Speaking shortly after the Senate passed the American Rescue Plan, US President Joe Biden said he expects Americans to start receiving cheques this month [File: Jonathan Ernst/Reuters

Prisinzano said controlling the spread of COVID-19 is the most essential way to stimulate the economy, echoing remarks by Federal Reserve Chairman Jerome Powell.

“The biggest [stimulative effect] is getting the pandemic under control,” Prisinzano said. “You can give people money, but if restaurants aren’t fully open and people aren’t going out and spending … these sorts of things aren’t going to stimulate the economy.”

Consumers also have to feel safe enough to participate in the economy, which has more to do with getting the virus and new variants under control than with just reopening businesses, Scott said.

Veuger sees more stimulative possibilities in incentive programmes rather than cheques.

“If you really want to stimulate spending … the most impactful thing you can do is something along the lines of what the UK [United Kingdom] did last year, which was to give people a credit to eat out at restaurants,” he said. That incentivises spending without displacing future consumption.

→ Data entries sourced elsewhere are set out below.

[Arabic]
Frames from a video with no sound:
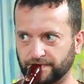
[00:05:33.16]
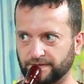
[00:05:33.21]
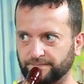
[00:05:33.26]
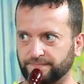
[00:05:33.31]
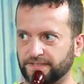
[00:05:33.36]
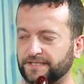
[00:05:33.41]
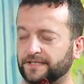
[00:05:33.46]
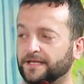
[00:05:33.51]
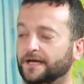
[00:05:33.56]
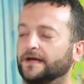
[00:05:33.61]

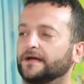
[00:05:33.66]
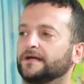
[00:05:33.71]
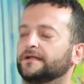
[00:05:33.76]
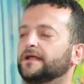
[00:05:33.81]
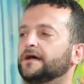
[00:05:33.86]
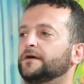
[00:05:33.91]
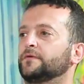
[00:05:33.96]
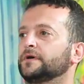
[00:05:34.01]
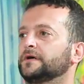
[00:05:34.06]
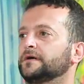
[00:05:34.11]
بيطلع
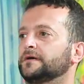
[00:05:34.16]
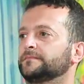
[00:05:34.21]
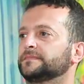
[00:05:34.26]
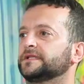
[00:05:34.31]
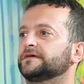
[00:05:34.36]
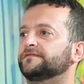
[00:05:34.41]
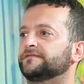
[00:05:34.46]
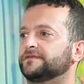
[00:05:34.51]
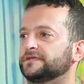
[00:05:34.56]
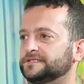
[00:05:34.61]
الهواء
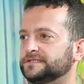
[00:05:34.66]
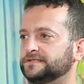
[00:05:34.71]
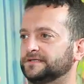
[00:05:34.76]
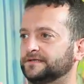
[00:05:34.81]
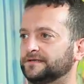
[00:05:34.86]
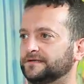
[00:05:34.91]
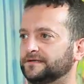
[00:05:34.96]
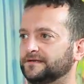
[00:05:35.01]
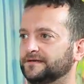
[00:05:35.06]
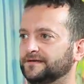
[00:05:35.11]
منفس
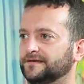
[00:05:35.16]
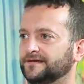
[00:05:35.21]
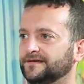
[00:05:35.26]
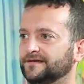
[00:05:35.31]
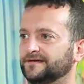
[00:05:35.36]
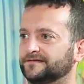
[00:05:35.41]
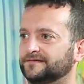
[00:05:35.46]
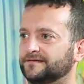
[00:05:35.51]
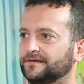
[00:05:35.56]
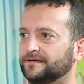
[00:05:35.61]
دغري
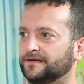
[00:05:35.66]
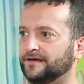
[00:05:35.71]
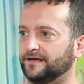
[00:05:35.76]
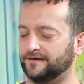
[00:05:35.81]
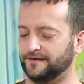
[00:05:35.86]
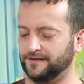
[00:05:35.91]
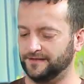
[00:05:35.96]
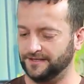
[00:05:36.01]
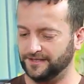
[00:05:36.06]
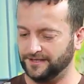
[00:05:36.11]
طالع
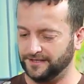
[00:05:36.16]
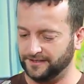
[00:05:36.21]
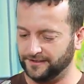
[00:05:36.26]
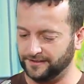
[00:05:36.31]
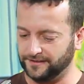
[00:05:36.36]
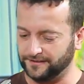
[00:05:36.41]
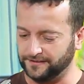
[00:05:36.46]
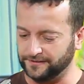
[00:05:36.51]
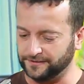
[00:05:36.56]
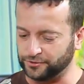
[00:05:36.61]

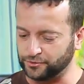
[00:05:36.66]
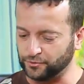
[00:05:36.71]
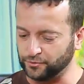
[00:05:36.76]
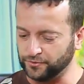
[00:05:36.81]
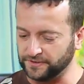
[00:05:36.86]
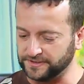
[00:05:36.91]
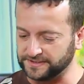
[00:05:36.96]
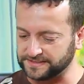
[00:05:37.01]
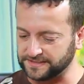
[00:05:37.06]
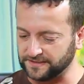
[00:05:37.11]

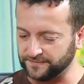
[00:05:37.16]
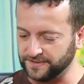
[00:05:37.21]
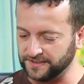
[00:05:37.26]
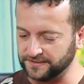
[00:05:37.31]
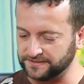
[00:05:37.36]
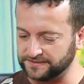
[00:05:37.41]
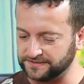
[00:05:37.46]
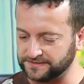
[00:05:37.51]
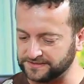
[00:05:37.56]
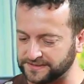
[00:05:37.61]
الترو اذا
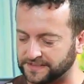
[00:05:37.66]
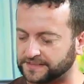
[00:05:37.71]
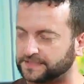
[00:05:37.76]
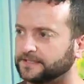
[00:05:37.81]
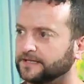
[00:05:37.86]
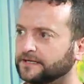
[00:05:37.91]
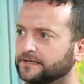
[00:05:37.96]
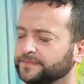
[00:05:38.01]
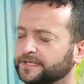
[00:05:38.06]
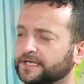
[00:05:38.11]
ما
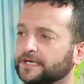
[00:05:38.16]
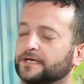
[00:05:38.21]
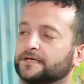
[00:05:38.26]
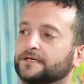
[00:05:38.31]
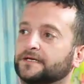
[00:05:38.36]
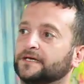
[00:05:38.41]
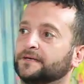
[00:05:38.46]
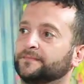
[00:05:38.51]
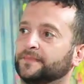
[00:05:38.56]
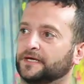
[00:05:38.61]
تسكر
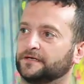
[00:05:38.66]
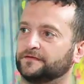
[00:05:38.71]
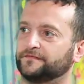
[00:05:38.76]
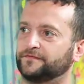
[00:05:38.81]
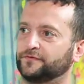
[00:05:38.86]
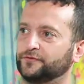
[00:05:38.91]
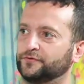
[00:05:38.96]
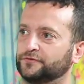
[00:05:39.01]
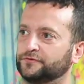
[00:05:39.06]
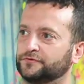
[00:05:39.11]
باحكام على
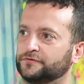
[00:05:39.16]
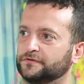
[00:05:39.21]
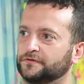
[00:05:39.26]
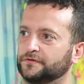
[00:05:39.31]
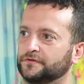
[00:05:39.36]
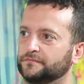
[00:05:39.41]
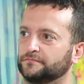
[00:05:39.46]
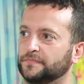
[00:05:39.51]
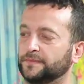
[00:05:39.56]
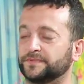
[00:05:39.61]
الفلوت
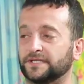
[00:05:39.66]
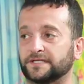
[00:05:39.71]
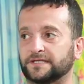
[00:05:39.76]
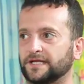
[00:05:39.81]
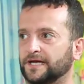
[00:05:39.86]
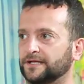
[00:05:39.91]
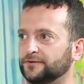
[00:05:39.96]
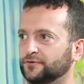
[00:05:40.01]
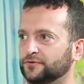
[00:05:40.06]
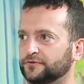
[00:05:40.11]
ما
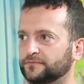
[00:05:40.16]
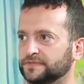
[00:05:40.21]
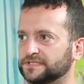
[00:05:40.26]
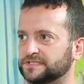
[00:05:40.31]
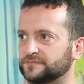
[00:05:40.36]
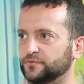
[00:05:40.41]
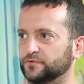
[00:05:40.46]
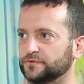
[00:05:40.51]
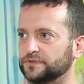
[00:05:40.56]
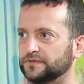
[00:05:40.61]
بتطلع النوت
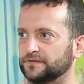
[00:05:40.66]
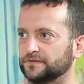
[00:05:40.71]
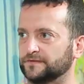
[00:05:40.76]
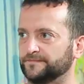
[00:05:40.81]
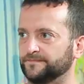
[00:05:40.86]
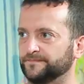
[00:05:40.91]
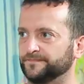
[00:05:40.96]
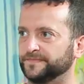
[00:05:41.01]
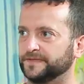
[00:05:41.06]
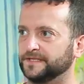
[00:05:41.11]
مضبوطه
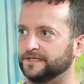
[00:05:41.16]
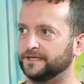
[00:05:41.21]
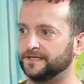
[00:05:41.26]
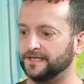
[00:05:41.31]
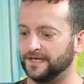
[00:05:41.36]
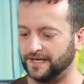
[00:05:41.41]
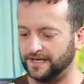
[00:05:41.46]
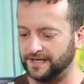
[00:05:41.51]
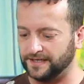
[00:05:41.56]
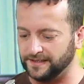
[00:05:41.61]

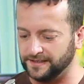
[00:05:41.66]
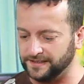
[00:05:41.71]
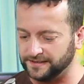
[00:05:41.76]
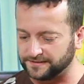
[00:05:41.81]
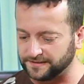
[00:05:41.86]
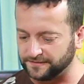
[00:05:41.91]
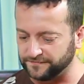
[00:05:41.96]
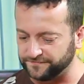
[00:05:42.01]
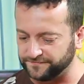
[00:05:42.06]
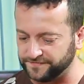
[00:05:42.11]
يعني اقل
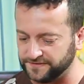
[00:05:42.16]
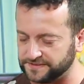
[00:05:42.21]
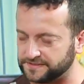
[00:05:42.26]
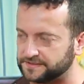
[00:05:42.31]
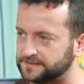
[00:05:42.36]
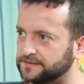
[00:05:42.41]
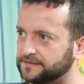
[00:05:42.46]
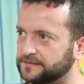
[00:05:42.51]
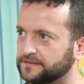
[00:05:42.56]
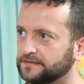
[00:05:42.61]

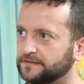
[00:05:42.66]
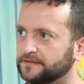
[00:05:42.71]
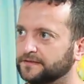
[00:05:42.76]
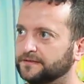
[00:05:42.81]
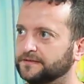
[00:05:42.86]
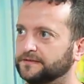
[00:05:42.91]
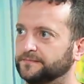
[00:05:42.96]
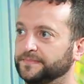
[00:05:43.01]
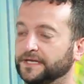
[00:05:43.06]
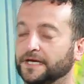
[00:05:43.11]
تنفيسه
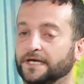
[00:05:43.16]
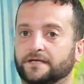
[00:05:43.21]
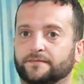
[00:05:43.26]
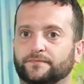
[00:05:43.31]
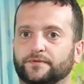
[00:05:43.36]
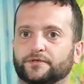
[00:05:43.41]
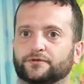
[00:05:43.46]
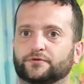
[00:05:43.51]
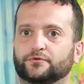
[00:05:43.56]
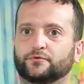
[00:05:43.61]
بقلب
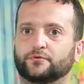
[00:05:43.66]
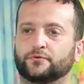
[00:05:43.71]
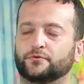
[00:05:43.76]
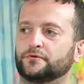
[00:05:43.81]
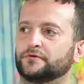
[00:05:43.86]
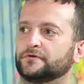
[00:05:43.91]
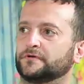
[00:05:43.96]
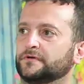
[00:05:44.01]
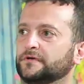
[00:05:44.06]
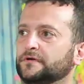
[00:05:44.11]

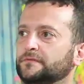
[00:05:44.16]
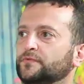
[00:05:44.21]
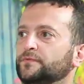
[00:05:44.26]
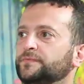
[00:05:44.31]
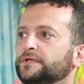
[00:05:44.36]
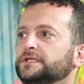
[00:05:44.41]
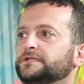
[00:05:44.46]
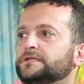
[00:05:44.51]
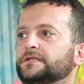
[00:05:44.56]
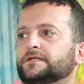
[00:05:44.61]
الترو
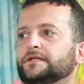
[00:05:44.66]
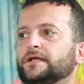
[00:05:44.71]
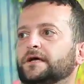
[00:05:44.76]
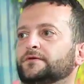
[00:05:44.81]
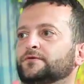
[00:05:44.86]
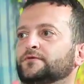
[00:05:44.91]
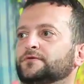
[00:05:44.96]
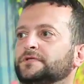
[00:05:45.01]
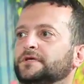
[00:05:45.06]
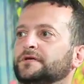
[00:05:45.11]
ممكن تطلع
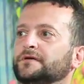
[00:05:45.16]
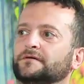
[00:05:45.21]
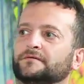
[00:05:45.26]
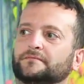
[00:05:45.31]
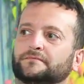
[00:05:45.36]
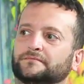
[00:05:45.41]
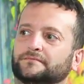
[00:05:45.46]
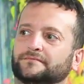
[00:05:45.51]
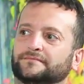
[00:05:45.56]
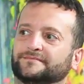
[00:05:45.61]
نوتة
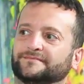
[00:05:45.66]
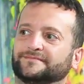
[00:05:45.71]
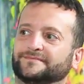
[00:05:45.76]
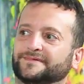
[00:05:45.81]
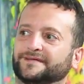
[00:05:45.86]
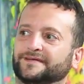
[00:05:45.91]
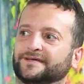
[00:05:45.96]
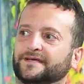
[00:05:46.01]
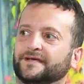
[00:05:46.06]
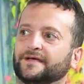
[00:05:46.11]

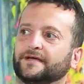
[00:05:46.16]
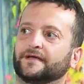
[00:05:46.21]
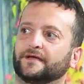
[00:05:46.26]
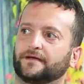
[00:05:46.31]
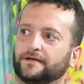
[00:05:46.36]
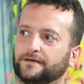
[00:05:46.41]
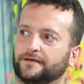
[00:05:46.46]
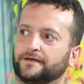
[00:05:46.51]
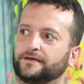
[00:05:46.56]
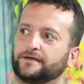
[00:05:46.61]
غير عن إيه،
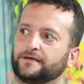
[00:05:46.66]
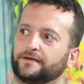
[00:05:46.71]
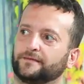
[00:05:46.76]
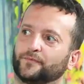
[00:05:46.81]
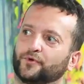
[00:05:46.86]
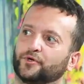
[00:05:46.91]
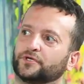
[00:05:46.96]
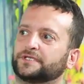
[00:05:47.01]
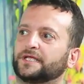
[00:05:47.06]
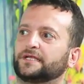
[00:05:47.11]
النوتة ايه
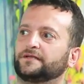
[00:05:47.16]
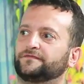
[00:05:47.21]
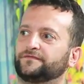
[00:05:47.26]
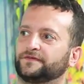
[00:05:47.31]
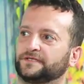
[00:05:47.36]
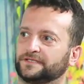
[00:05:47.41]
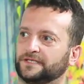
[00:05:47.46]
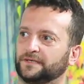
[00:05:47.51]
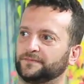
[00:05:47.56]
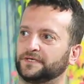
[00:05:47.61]
مختلفة
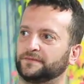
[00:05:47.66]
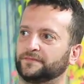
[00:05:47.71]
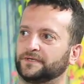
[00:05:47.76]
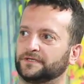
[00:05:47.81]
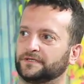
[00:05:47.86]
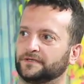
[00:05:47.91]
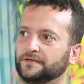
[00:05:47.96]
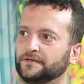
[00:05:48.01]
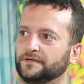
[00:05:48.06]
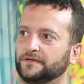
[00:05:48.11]
مصبوطة. تماما أوكي.
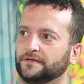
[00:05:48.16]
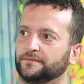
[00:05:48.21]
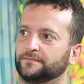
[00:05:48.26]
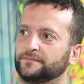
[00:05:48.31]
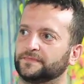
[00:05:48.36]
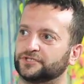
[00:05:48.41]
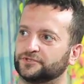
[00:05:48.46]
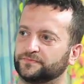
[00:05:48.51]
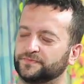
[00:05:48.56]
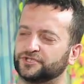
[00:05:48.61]
أوكي.
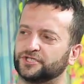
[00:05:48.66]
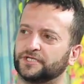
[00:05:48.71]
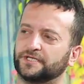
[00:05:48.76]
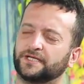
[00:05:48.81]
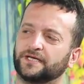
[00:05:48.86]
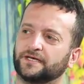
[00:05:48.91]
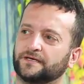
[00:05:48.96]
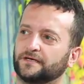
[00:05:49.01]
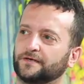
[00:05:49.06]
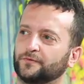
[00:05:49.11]
مش مشان
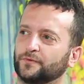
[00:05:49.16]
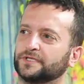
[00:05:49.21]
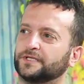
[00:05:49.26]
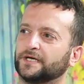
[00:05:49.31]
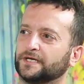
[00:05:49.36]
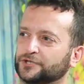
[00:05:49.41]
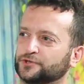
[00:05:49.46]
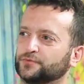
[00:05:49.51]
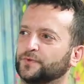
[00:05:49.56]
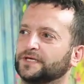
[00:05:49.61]
هيك
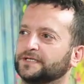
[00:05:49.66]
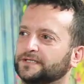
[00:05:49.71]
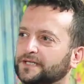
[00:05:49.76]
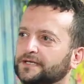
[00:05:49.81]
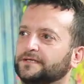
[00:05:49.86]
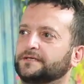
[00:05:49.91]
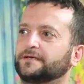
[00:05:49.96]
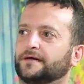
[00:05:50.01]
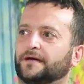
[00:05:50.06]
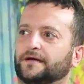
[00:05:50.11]
الوضع شوي
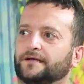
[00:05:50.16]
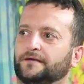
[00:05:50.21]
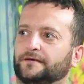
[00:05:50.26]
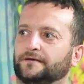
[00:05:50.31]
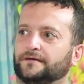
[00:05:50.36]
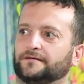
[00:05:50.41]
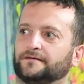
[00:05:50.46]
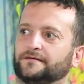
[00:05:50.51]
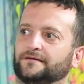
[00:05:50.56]
دقيق عليه مم.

Then there’s the overarching issue of having to work within the current systems to deliver relief and stimulus money. Unemployment benefits are distributed by states, and many state systems “are totally antiquated. They have computer systems from the 1970s and ‘80s and they couldn’t cope with the flood of applicants,” Scott explained, adding that the cheques are also “kind of a blunt instrument” when it comes to getting money to who needs it most.

Relief or stimulus, how politicians classify current spending will impact how they approach future packages once the economy opens back up.